Location: Plant, Soil and Nutrition ResearchTitle: Conserved noncoding sequences provide insights into regulatory sequence and loss of gene expression in maize
|SONG, BAOXING - CORNELL UNIVERSITY - NEW YORK|
|Buckler, Edward - Ed|
|WANG, HAI - CHINA AGRICULTURE UNIVERSITY|
|WU, YAOYAO - CORNELL UNIVERSITY - NEW YORK|
|REES, EVAN - CORNELL UNIVERSITY - NEW YORK|
|KELLOGG, ELIZABETH - DANFORTH PLANT SCIENCE CENTER|
|GATES, DANIEL - UNIVERSITY OF CALIFORNIA, DAVIS|
|KHAIPHO-BURCH, MERRITT - CORNELL UNIVERSITY - NEW YORK|
|ROSS-IBARRA, JEFF - UNIVERSITY OF CALIFORNIA, DAVIS|
|HUFFORD, MATTHEW - IOWA STATE UNIVERSITY|
|ROMAY, M. CINTA - CORNELL UNIVERSITY - NEW YORK|
Submitted to: Genome Research
Publication Type: Peer Reviewed Journal
Publication Acceptance Date: 5/21/2021
Publication Date: 5/21/2021
Citation: Song, B., Buckler IV, E.S., Wang, H., Wu, Y., Rees, E., Kellogg, E.A., Gates, D.J., Khaipho-Burch, M., Bradbury, P., Ross-Ibarra, J., Hufford, M.B., Romay, M. 2021. Conserved noncoding sequences provide insights into regulatory sequence and loss of gene expression in maize. Genome Research. 31:1245-1257.

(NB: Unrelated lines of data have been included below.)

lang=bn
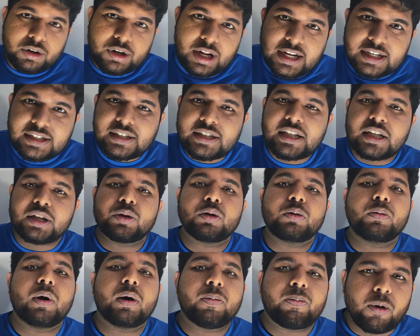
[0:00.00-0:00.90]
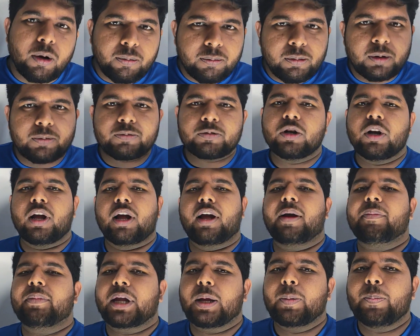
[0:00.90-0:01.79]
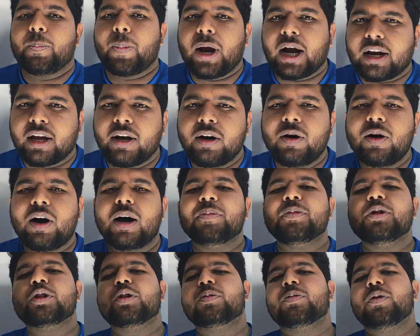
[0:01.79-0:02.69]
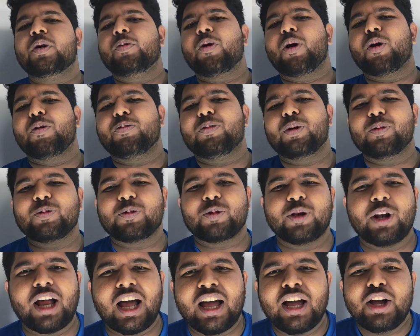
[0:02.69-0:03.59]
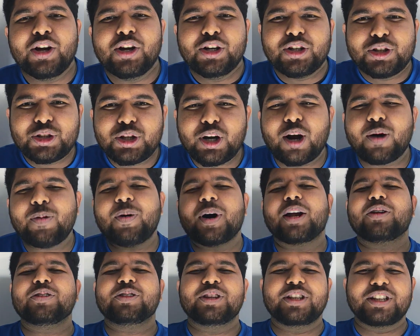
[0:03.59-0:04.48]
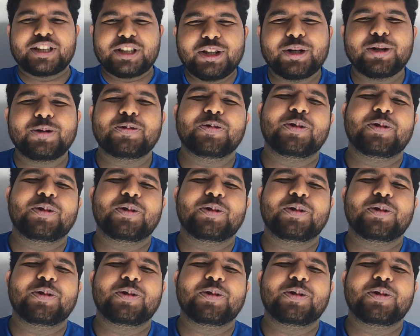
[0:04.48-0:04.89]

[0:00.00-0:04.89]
যেন নেক্সট দিন তোমার প্রবলেমগুলো আমাকে পাঠাও আমি তোমার প্রবলেমগুলো সবার উদ্দেশ্যে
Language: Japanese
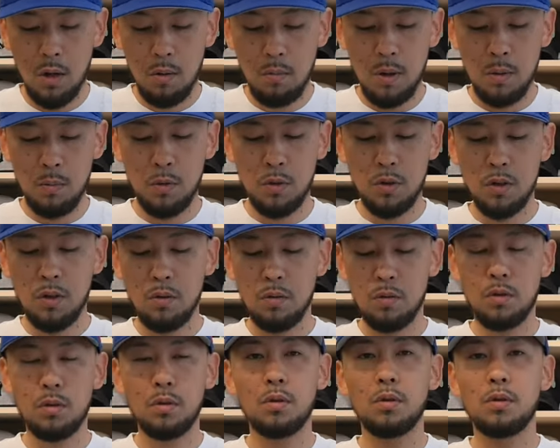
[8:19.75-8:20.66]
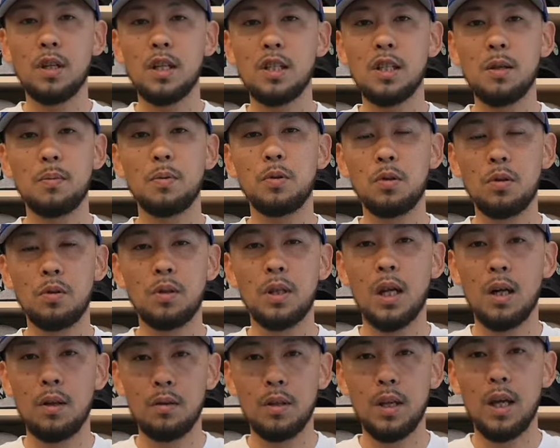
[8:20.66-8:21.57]
まあ、もちろんちょっとレセプション
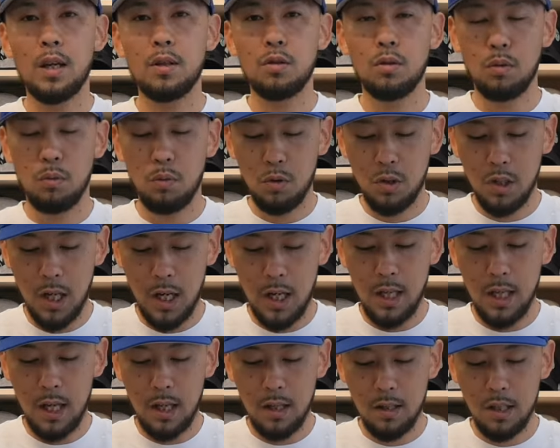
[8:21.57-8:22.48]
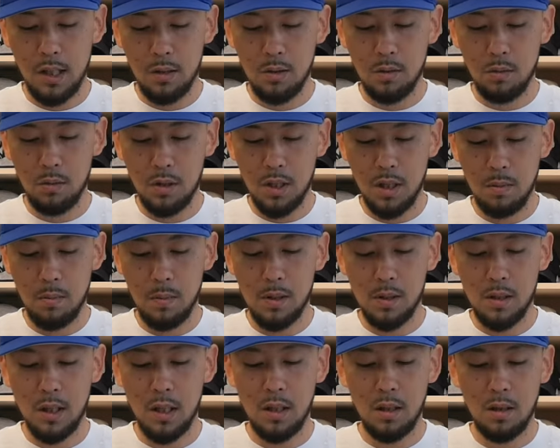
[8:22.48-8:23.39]
なので、ちょっとおしゃれなシャツを着てま
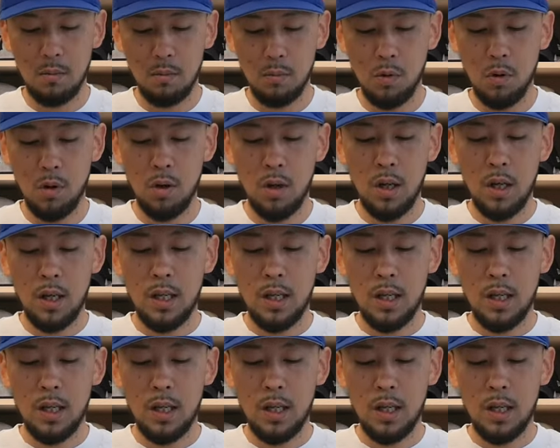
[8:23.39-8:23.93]
すけれども、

Interpretive Summary: In biological cells, the genome sequence regulates protein content which determines how each biological individual looks. In the genome sequence, research determining which region produces specific proteins has been well established. Less known, however, is identifying the genome sequences that are functionally important in determining which proteins to produce as well as where and how many are produced. Sequences that are conserved in different species are supposed to be functionally important. In this study, we developed new software and measured the genome sequence of four relative species of corn and sorghum. We identified 106.52 million base pairs of genome sequences present in multiple species and functionally important in maize. Our results provide a quantitative understanding of the functionally important genomic elements in maize and that allows us to target regions to improve crop performance using genetic technology.

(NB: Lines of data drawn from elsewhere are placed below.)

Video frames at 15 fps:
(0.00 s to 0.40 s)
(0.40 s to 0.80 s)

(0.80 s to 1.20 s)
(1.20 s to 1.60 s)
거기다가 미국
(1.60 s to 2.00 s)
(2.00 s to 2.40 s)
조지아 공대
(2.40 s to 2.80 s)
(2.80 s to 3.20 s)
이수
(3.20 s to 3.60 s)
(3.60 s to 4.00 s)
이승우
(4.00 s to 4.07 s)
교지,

Technical Abstract: Thousands of species will be sequenced in the next few years; however, understanding how their genomes work without an unlimited budget requires both molecular and novel evolutionary approaches. We developed a sensitive sequence alignment pipeline to identify conserved noncoding sequences (CNSs) in the Andropogoneae tribe (multiple crop species descended from a common ancestor ~18 million years ago). The Andropogoneae share similar physiology while being tremendously genomically diverse, harboring a broad range of ploidy levels, structural variation, and transposons. These contribute to the potential of Andropogoneae as a powerful system for studying CNSs and are factors we leverage to understand the function of maize CNSs. We found that 86% of CNSs were comprised of annotated features, including introns, UTRs, putative cis-regulatory elements, chromatin loop anchors, noncoding RNA genes, and several transposable element superfamilies. CNSs were enriched in active regions of DNA replication in the early S phase of the mitotic cell cycle and showed different DNA methylation ratios compared to the genome-wide background. More than half of putative cis-regulatory sequences (identified via other methods) overlapped with CNSs detected in this study. Variants in CNSs were associated with gene expression levels, and CNS absence contributed to loss of gene expression. Furthermore, the evolution of CNSs was associated with the functional diversification of duplicated genes in the context of maize subgenomes. Our results provide a quantitative understanding of the molecular processes governing the evolution of CNSs in maize.